[Provided material — start]

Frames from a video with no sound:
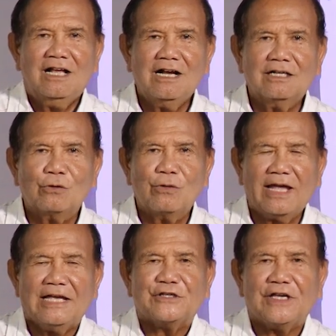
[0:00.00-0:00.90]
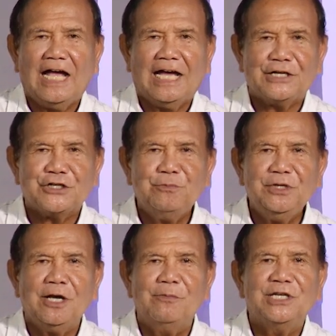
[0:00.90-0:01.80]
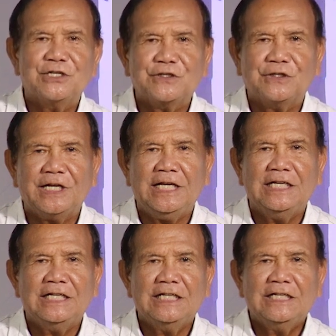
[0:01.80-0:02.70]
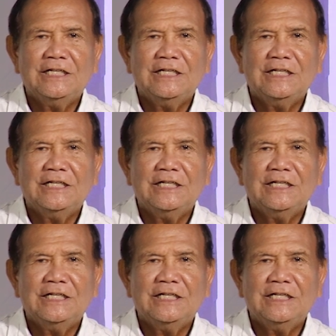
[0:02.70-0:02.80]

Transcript: Ang atong is Anis Media Ministry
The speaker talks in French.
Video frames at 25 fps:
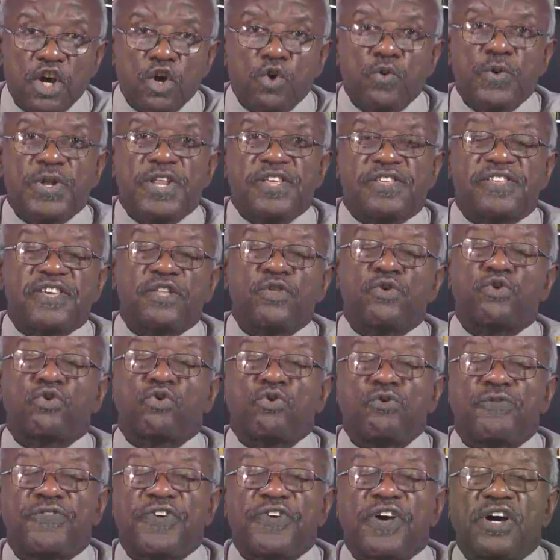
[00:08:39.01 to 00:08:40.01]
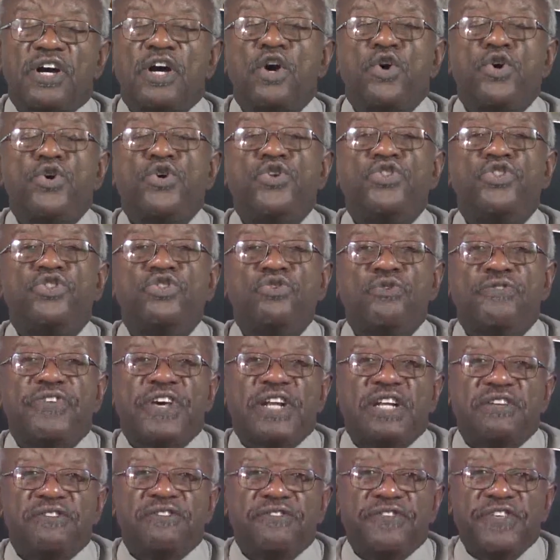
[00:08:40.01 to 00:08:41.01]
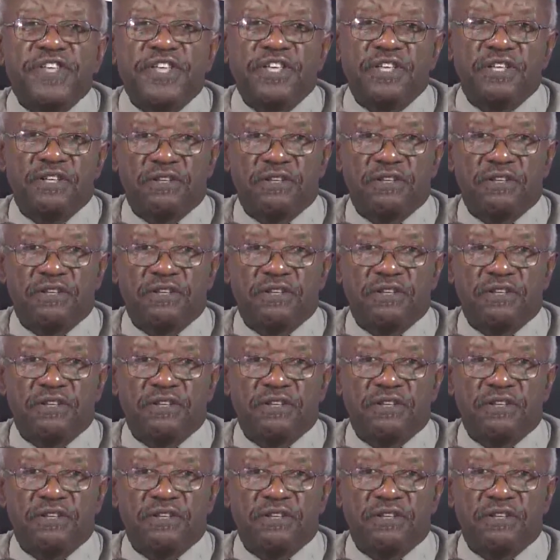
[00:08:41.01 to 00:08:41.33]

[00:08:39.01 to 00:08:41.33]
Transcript: où il essaie de se refaire une nouvelle vie.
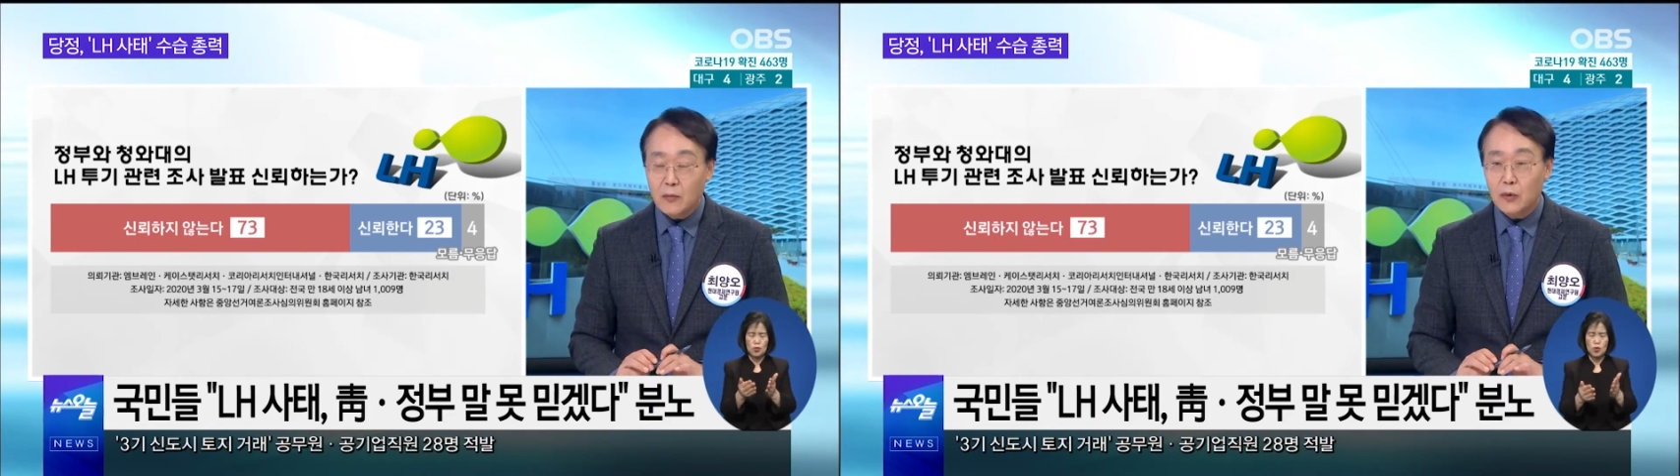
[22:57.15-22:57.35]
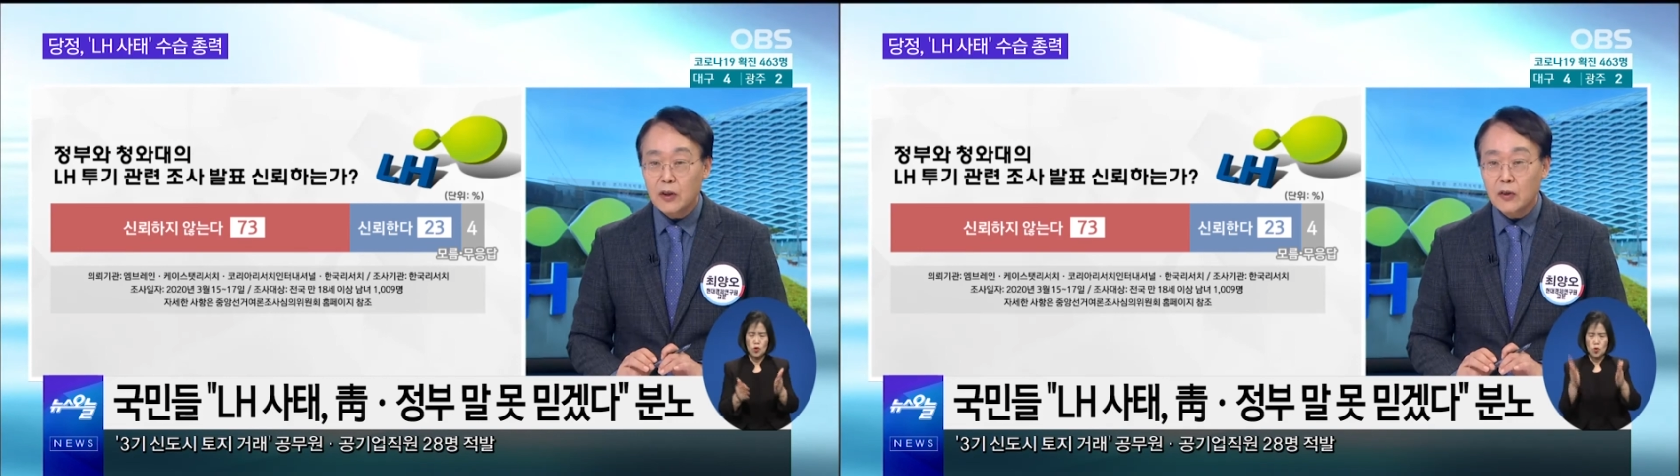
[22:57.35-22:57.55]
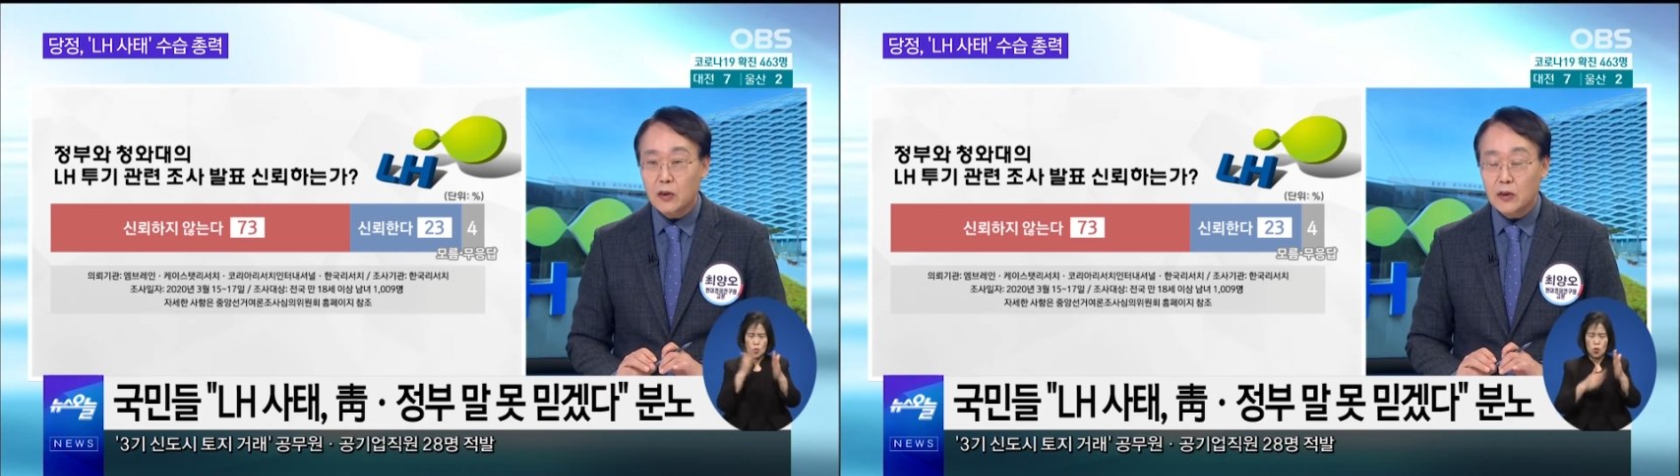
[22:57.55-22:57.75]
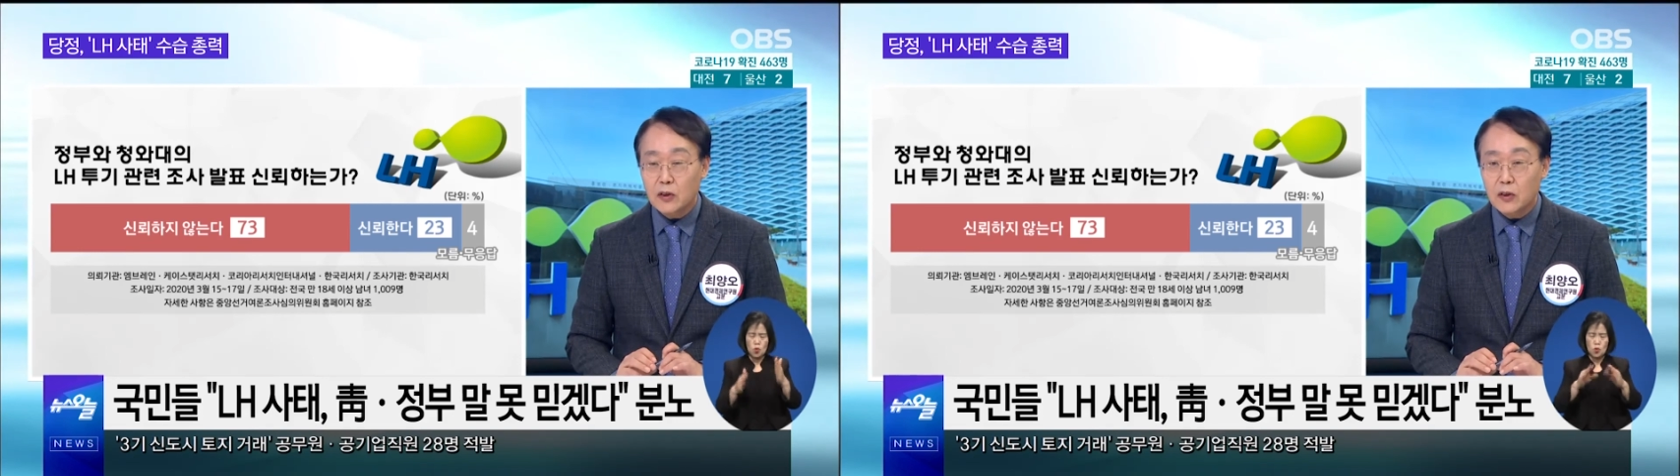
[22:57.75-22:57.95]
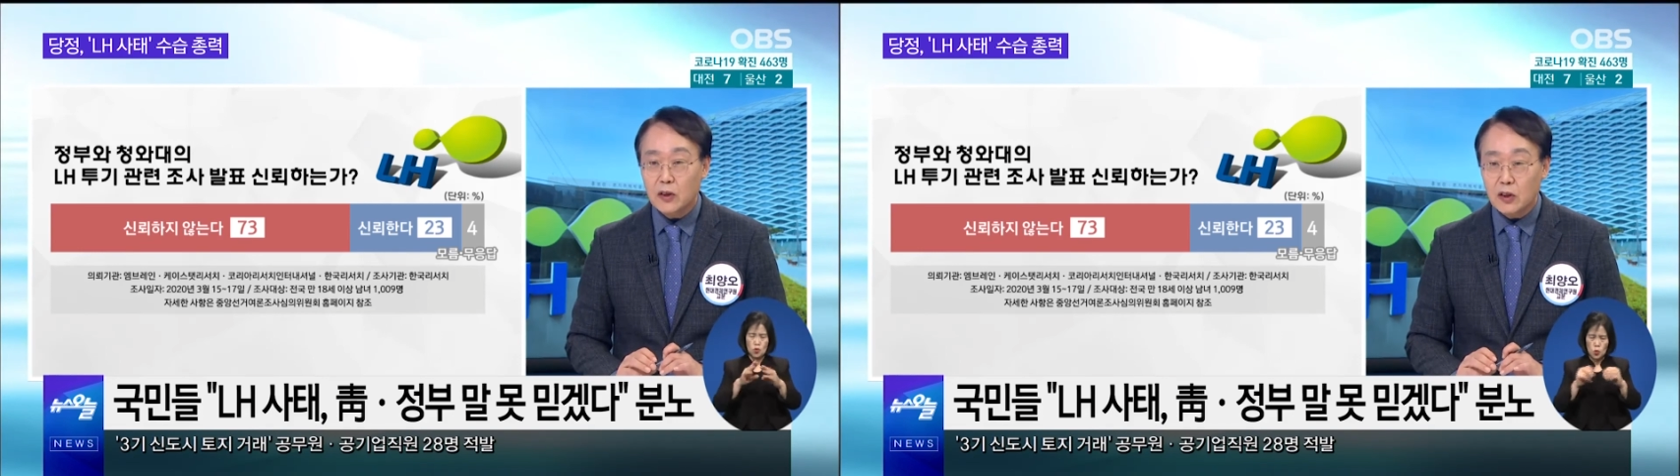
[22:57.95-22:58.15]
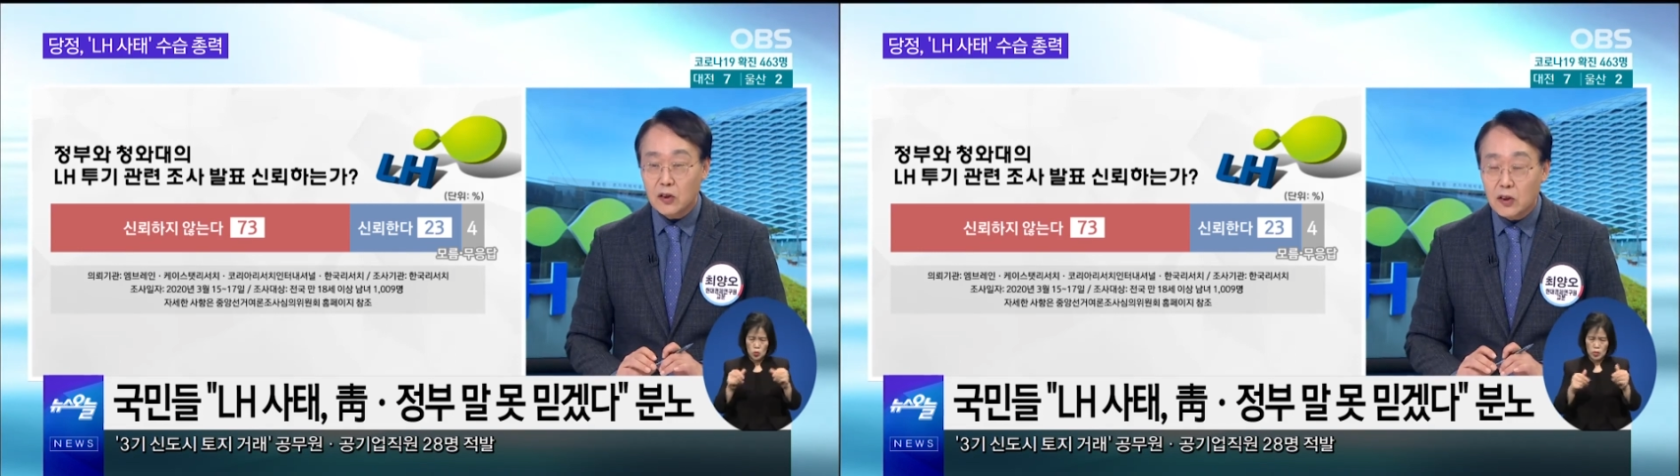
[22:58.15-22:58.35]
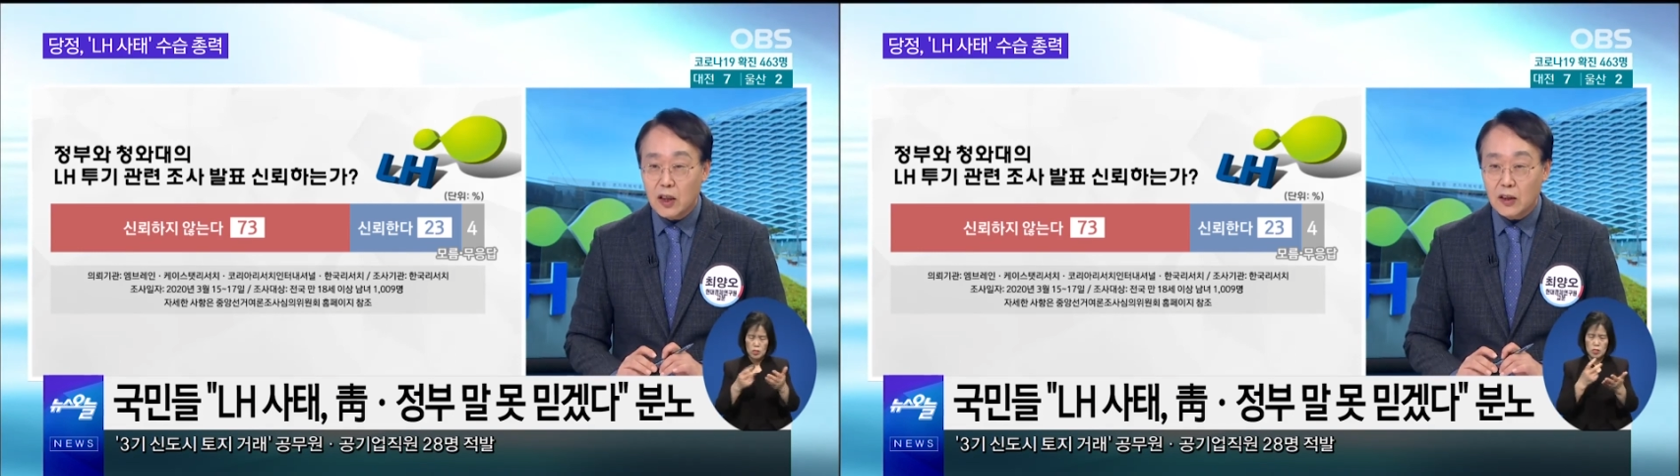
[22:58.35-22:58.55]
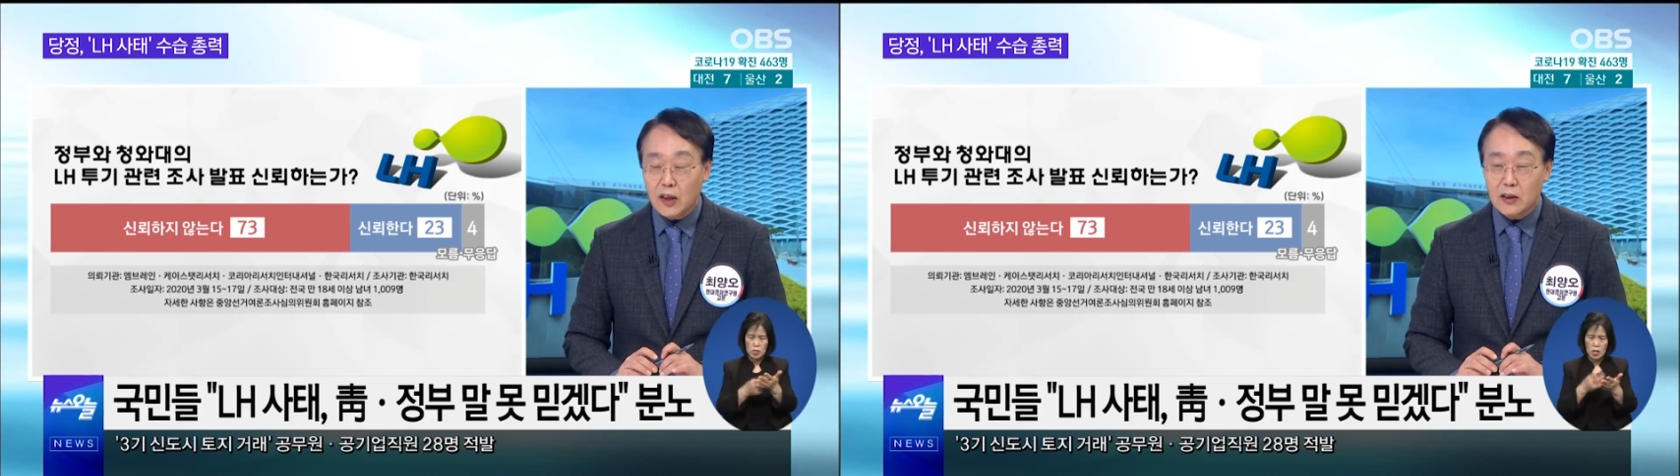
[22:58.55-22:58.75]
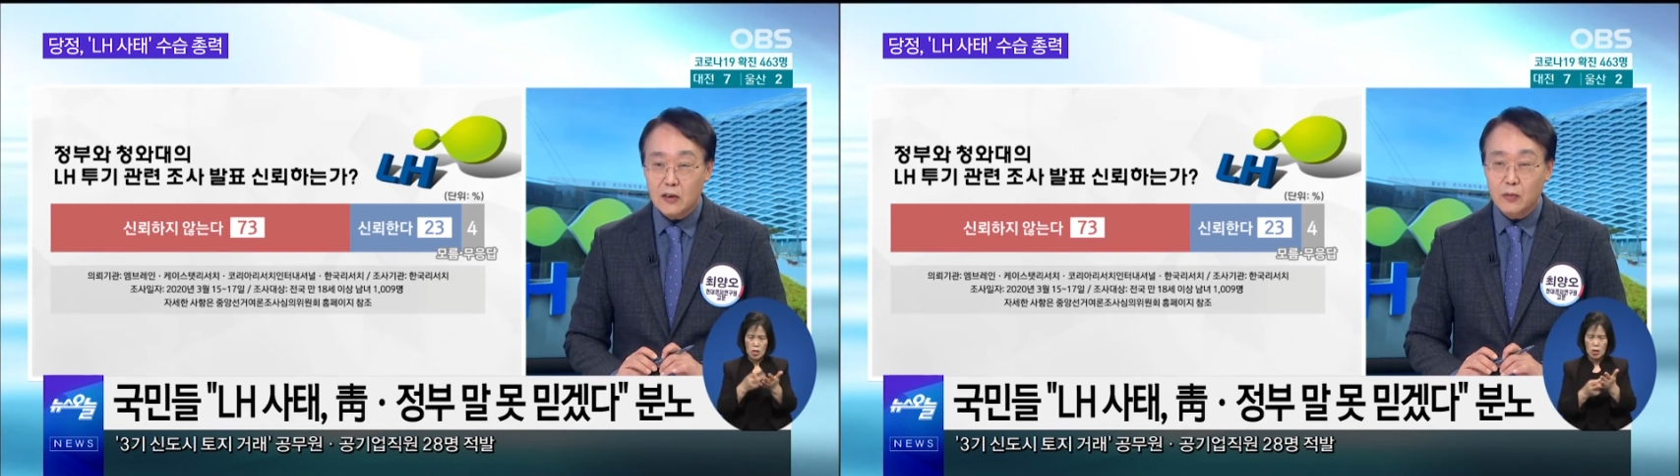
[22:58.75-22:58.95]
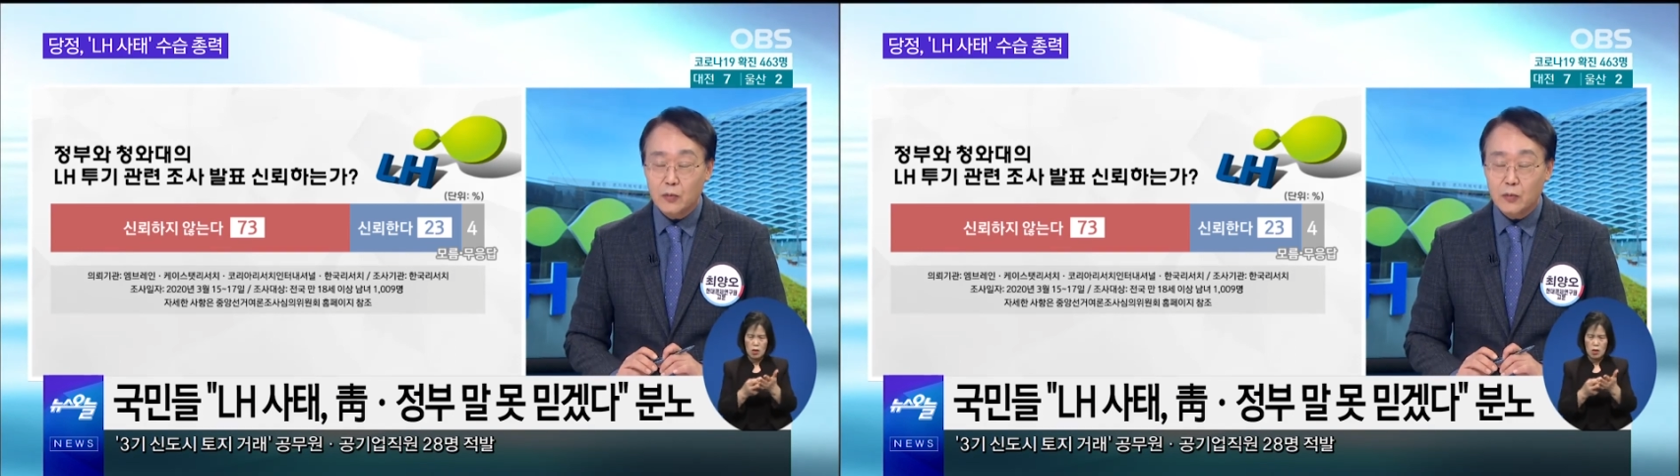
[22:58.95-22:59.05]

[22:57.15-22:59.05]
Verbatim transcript: 뭐 이런 것들을 이제 늦겠다 이러는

[Provided material — finish]

▸ Exercise prompt: Output every record verbatim, excluding any picture it contains.

▸ Output below:
Frames from a video with no sound:
[0:00.00-0:00.90]
[0:00.90-0:01.80]
[0:01.80-0:02.70]
[0:02.70-0:02.80]

Transcript: Ang atong is Anis Media Ministry
The speaker talks in French.
Video frames at 25 fps:
[00:08:39.01 to 00:08:40.01]
[00:08:40.01 to 00:08:41.01]
[00:08:41.01 to 00:08:41.33]

[00:08:39.01 to 00:08:41.33]
Transcript: où il essaie de se refaire une nouvelle vie.
[22:57.15-22:57.35]
[22:57.35-22:57.55]
[22:57.55-22:57.75]
[22:57.75-22:57.95]
[22:57.95-22:58.15]
[22:58.15-22:58.35]
[22:58.35-22:58.55]
[22:58.55-22:58.75]
[22:58.75-22:58.95]
[22:58.95-22:59.05]

[22:57.15-22:59.05]
Verbatim transcript: 뭐 이런 것들을 이제 늦겠다 이러는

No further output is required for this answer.